Pillai also commented on the amount of commission that was to be charged on the transaction.
"It is material to mention that considering the shoddy service and minimal advice given, the commission charged is totally out of proportion to the service rendered.
"The commission charged is some 21.75% of the monthly premium. This is close to the maximum legislated commission of 22.5% for group credit schemes where the intermediary also does administrative work.
"It is also interesting to note that no mention is made of commission anywhere in the policy documents, except in the Illustrative Benefits and Premiums Schedule. The level of commission is, in any event, high relative to the type of policy, the sales channel and the level of financial advice that was in fact provided in this case.
"What emerges from this exercise is that notwithstanding that Respondent was not prepared to provide that quality of service that would have warranted the commission charged, it was nevertheless prepared to charge close on to the maximum legislated commission.
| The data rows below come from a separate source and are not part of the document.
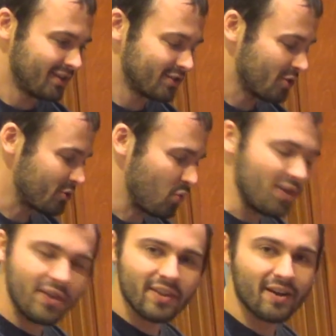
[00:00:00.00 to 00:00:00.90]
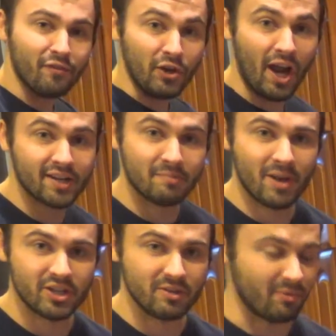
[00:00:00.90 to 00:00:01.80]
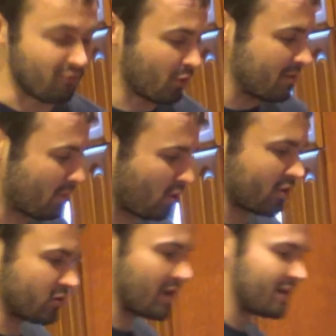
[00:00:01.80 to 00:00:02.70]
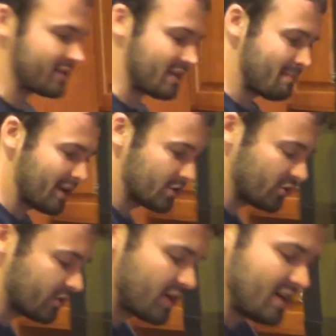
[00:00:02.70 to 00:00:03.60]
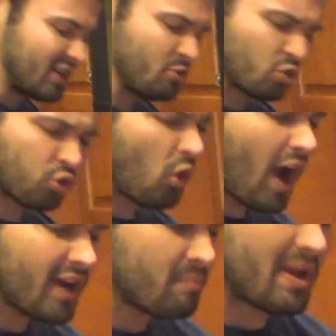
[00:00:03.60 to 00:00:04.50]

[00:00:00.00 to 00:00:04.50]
So there's one thing that I forgot to mention. Before you put all your lettuce in, make sure you try to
"The quality of service provided, bearing in mind that Respondent did not bother to speak to both parties to the contract, provided the barest minimum by way of disclosures and took a mere 14 seconds to provide a pertinent disclosure on which the insurer relies, leads me to conclude that the last thing on the mind of the Respondent was to place the interests of the client before its own, as required in the FAIS Act."
"At no stage during the conversation was there any reference that the policy provides decreasing life cover. People familiar with financial products may understand the nature of the product.
"However many consumers, particularly those in a similar position to Complainant, labour under the mistaken belief that they enjoy life cover once provided, when all they have is a decreasing life cover.
"Consumer protection demands that material features of the product must be communicated to the client," said Pillai.